#### [Dataset]

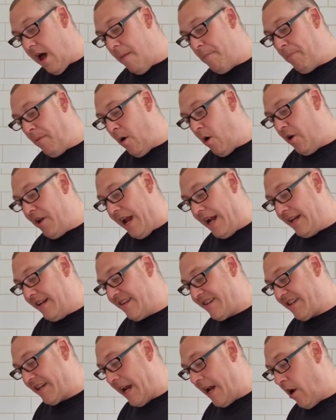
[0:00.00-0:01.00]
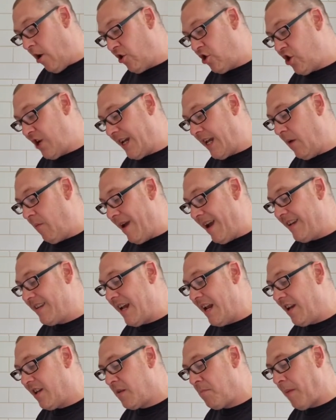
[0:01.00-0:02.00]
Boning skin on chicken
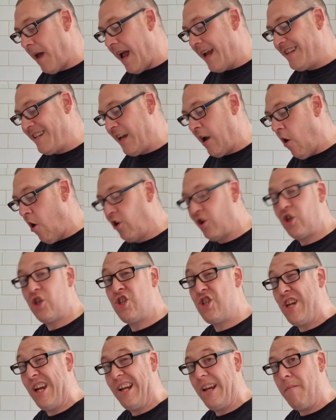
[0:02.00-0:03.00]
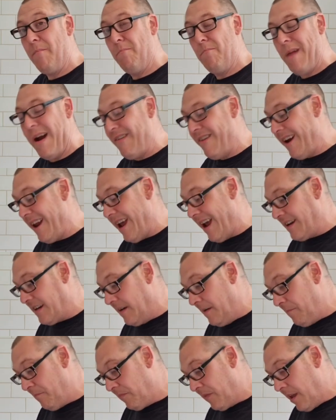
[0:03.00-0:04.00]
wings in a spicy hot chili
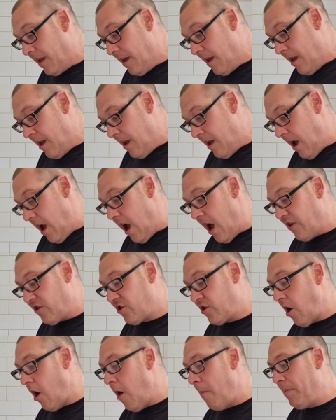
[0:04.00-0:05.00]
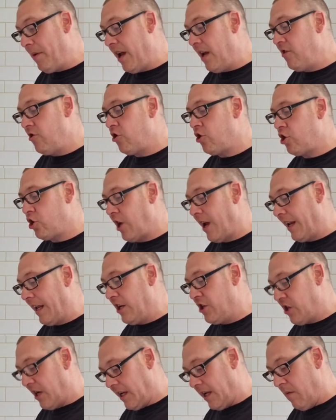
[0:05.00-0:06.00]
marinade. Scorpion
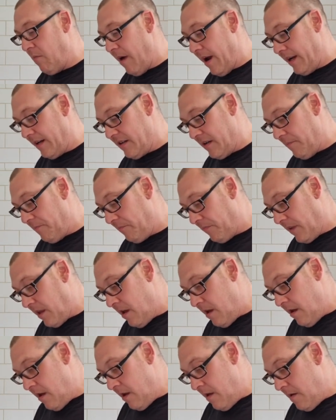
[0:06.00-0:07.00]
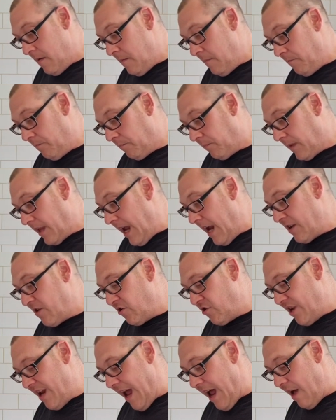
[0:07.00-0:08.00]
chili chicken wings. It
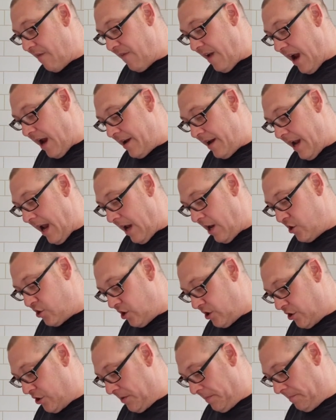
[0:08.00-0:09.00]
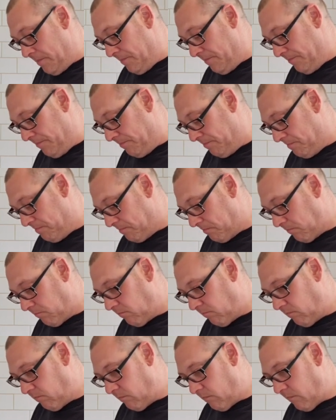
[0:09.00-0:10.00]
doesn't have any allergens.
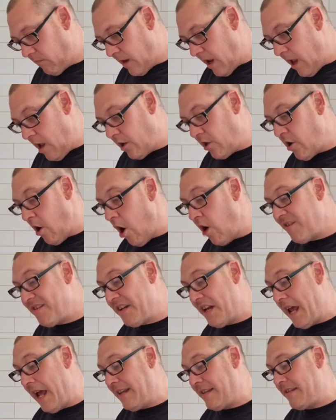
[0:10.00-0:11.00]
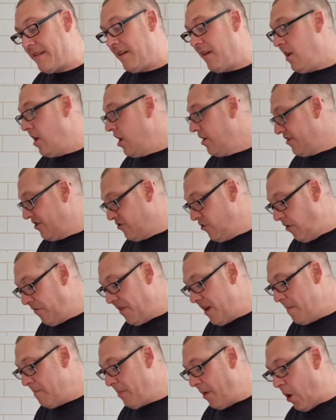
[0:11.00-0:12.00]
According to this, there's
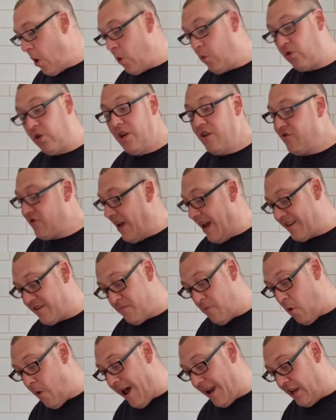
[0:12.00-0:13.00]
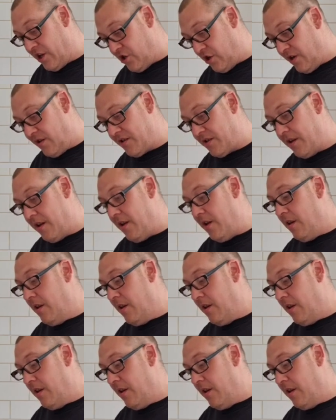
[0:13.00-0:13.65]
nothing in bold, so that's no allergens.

* * *

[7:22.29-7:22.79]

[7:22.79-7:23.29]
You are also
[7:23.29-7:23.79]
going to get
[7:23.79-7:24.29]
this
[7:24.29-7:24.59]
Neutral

#### [Exercise details]
From the material above, reproduce only what runs from the line holding "[0:03.00-0:04.00]" down to the line holding "[0:12.00-0:13.00]", both included, pictures excluded.

#### [Exercise result]
[0:03.00-0:04.00]
wings in a spicy hot chili
[0:04.00-0:05.00]
[0:05.00-0:06.00]
marinade. Scorpion
[0:06.00-0:07.00]
[0:07.00-0:08.00]
chili chicken wings. It
[0:08.00-0:09.00]
[0:09.00-0:10.00]
doesn't have any allergens.
[0:10.00-0:11.00]
[0:11.00-0:12.00]
According to this, there's
[0:12.00-0:13.00]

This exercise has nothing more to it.